Use the team-coordination skill when the main problem is not “what should we build?” but “who is doing what right now, and what is already decided?” It is useful for shared repos, parallel feature work, and any workflow where Claude agents need awareness of each other’s progress.

What makes it different

The repo focuses on coordination habits: check current state before starting, claim work before editing, sync decisions before pushing, and leave handoffs when work moves between sessions. That makes the team-coordination guide more practical than a generic prompt about collaboration.

When it is a good fit

Install this skill if your repo needs a lightweight coordination layer and you can support a shared team-state convention. It is a strong fit when you want fewer merge conflicts, fewer duplicate efforts, and clearer ownership across sessions.

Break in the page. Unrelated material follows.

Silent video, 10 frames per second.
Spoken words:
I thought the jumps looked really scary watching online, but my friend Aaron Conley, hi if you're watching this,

How to Use team-coordination skill

team-coordination install

Install the team-coordination skill in the context where Claude Code can load skills, then point it at the repository where your team works. The repository’s SKILL.md says the skill is not user-invocable directly, so the main value comes from using it as an operating pattern inside Claude-driven work, not from running a standalone command.

What input it needs

Give it the current repo, the number of active contributors or sessions, the work areas in progress, and any existing team-state files. A strong prompt is specific about scope and ownership, for example: “We have three Claude sessions in the same repo. Session A owns auth, Session B owns billing, I need to update shared UI. Check state, identify conflicts, and tell me what to claim next.”

Suggested workflow

Start by reading SKILL.md, then inspect the team-state structure the skill expects, especially files for current work, contributors, and handoffs. If the repo already has coordination files, follow them exactly. If not, create the shared state layout before parallel work begins so the team-coordination usage stays consistent from the first handoff.

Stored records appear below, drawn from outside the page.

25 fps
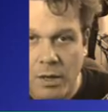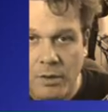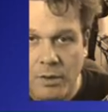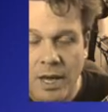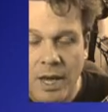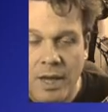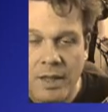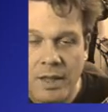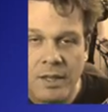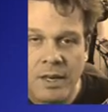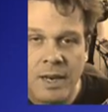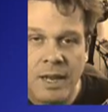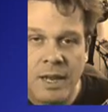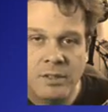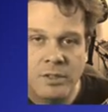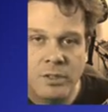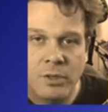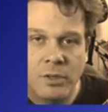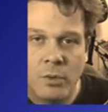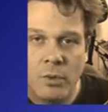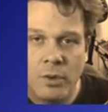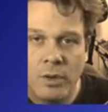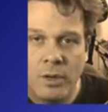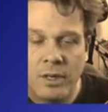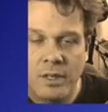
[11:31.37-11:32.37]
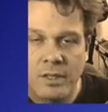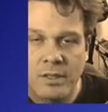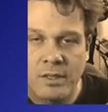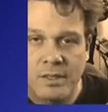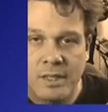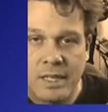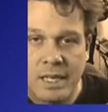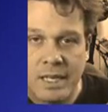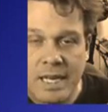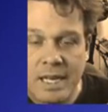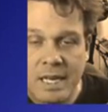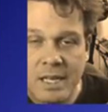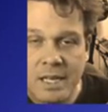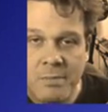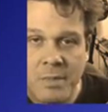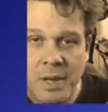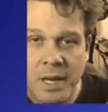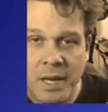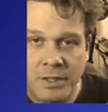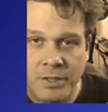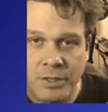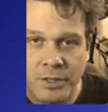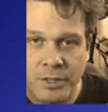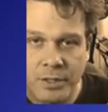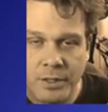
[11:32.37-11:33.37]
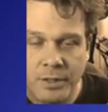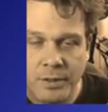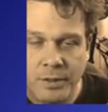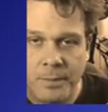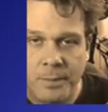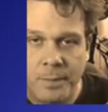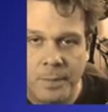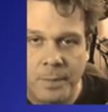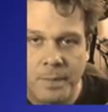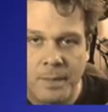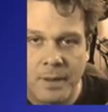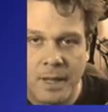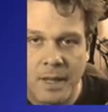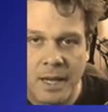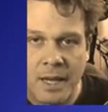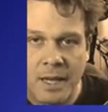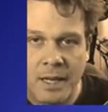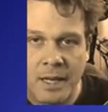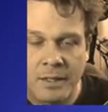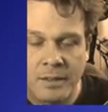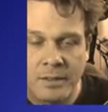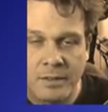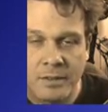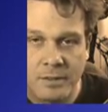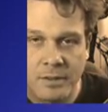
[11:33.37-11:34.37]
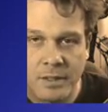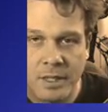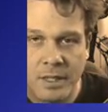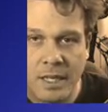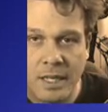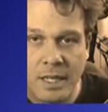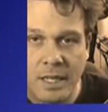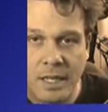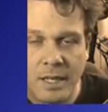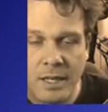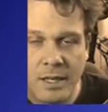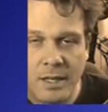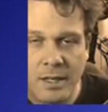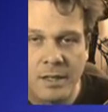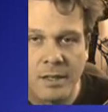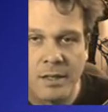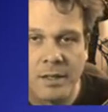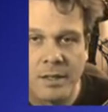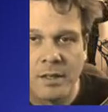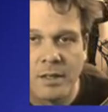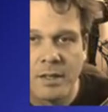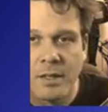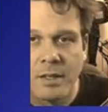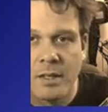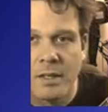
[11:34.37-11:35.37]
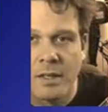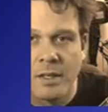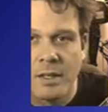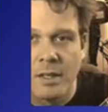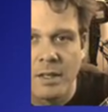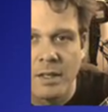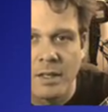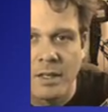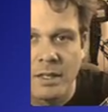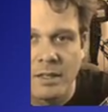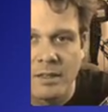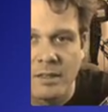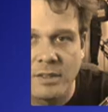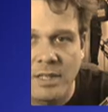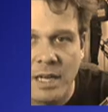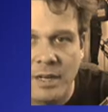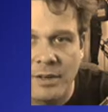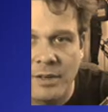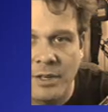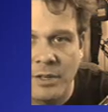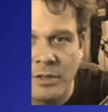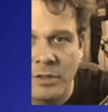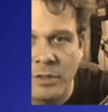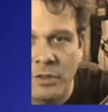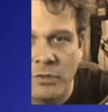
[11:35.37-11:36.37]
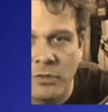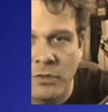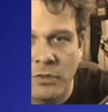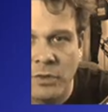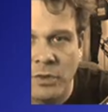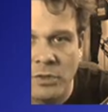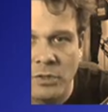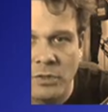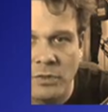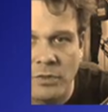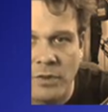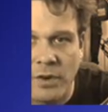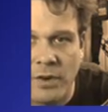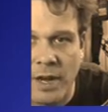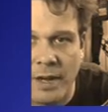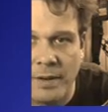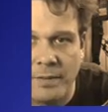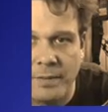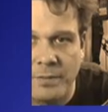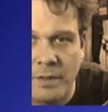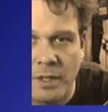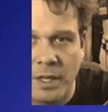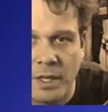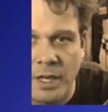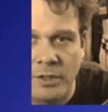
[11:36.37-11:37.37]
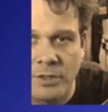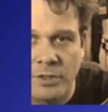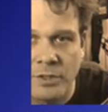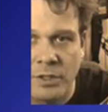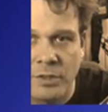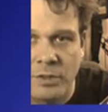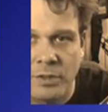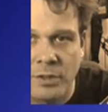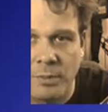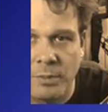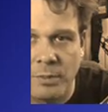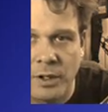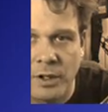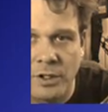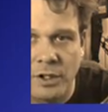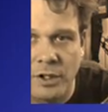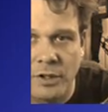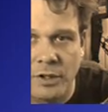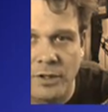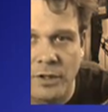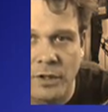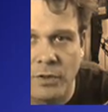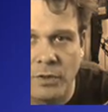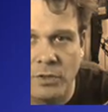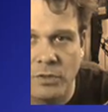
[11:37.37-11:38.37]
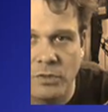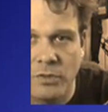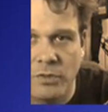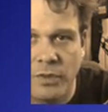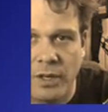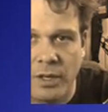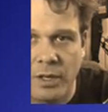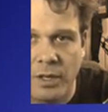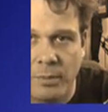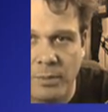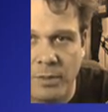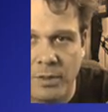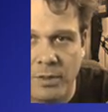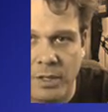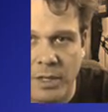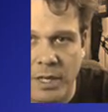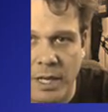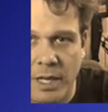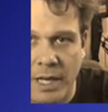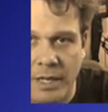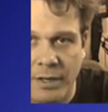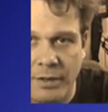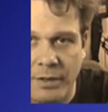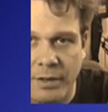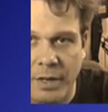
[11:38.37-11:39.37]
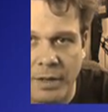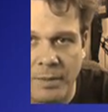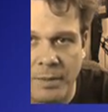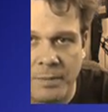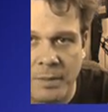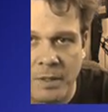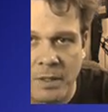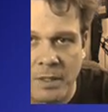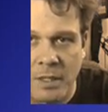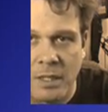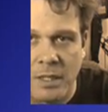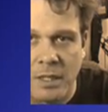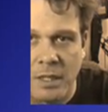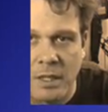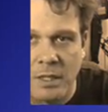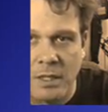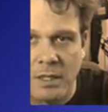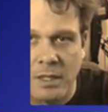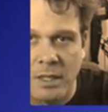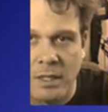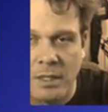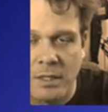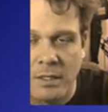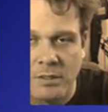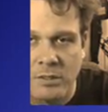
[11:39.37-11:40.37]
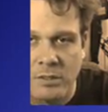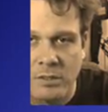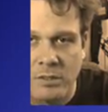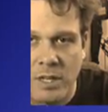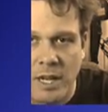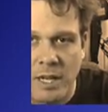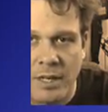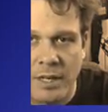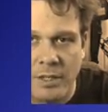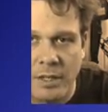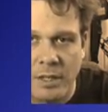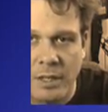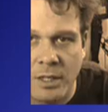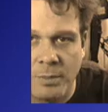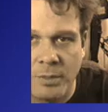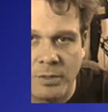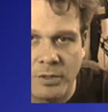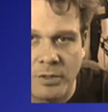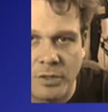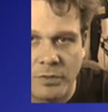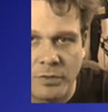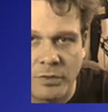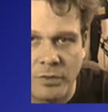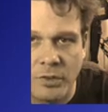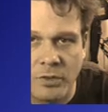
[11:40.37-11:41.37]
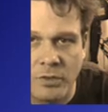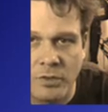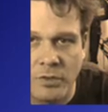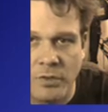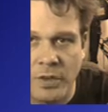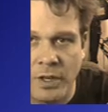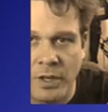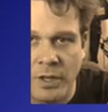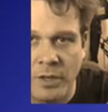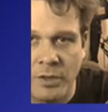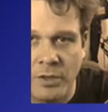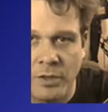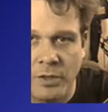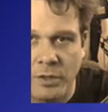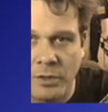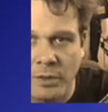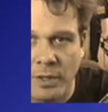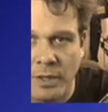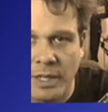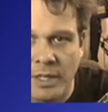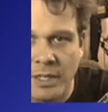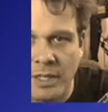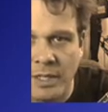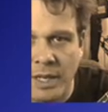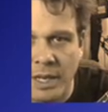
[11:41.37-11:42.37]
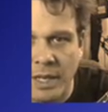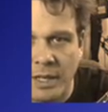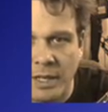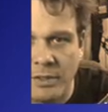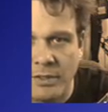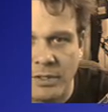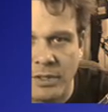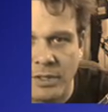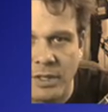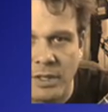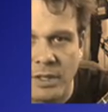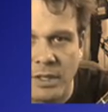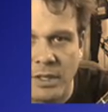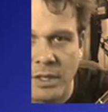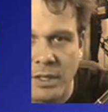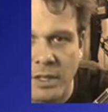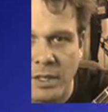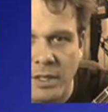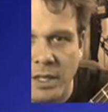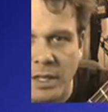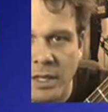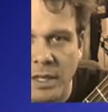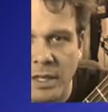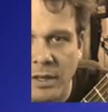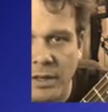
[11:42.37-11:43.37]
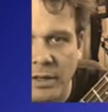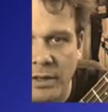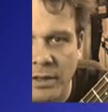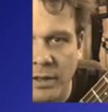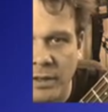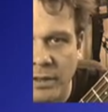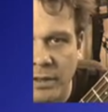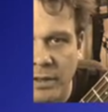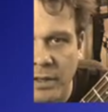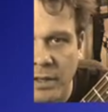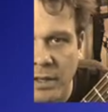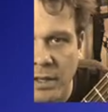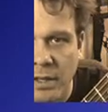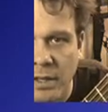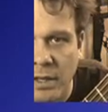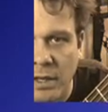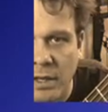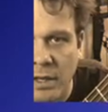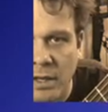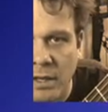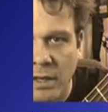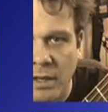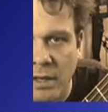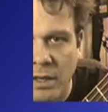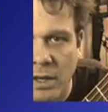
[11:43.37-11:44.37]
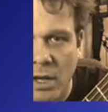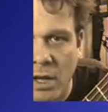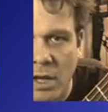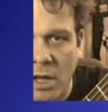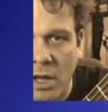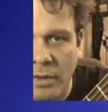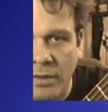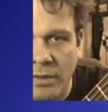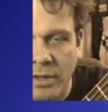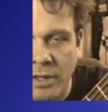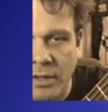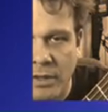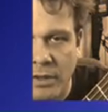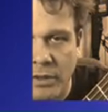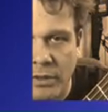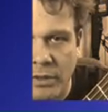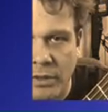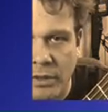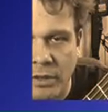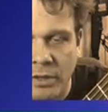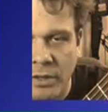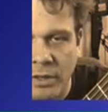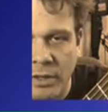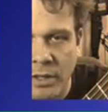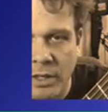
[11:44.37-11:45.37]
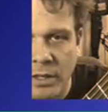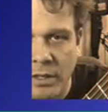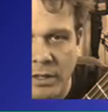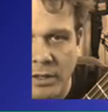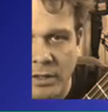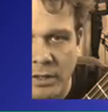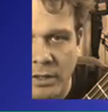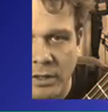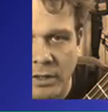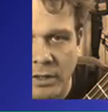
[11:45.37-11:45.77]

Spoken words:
Okay, the next chord is E major, and E is down here in the 1st fret, and you're going to put your 1st finger, per the diagram, in set. You're going to put your 1st finger, your index, here on the 3rd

Practical tips that change output quality

Tell the skill what must remain synchronized: branch names, task ownership, decision notes, or handoff status. Also say whether the team is fully concurrent or just occasionally overlapping. That detail changes how strict the coordination needs to be and keeps the team-coordination guide from becoming overly generic.

team-coordination skill FAQ

Is this only for large teams?

No. The team-coordination skill is also useful for two people or two Claude sessions working in the same repo. The threshold is not team size; it is shared state and overlapping edits.

Can I use it as a normal prompt instead?

You can approximate it with a prompt, but the skill adds a reusable coordination model: claim before edit, sync before push, and hand off with context. That makes it better than one-off instructions when coordination needs to repeat.

Does it replace project management tools?

No. It supports execution inside the repo, not full project planning. If you need sprint tracking, roadmap management, or cross-team reporting, use separate tools and let this skill handle repository-level coordination.

When should I not use it?

Skip it if the work is solo, highly isolated, or short-lived enough that shared state would add overhead. It is also a poor fit if your team will not maintain the team-state files consistently.

How to Improve team-coordination skill

Give it real team context

The best team-coordination usage comes from concrete inputs: who is active, what each session owns, what is blocked, and which decisions are already locked. Vague requests like “coordinate the team” leave too much room for guesswork.

Keep shared state current

This skill works best when the state file is treated as a live artifact, not a note you update later. Stale ownership data is the main failure mode because it creates duplicate work and false confidence.

Make handoffs explicit

When work moves between sessions, include what was tried, what remains, and any repo-specific constraints. Good handoffs shorten recovery time and prevent the next session from repeating the same investigation.

Iterate after the first pass

If the first output is too broad, narrow the scope to one repo area, one decision, or one handoff. For team-coordination for Project Management inside codebases, the most useful improvement is usually better context, not more instructions.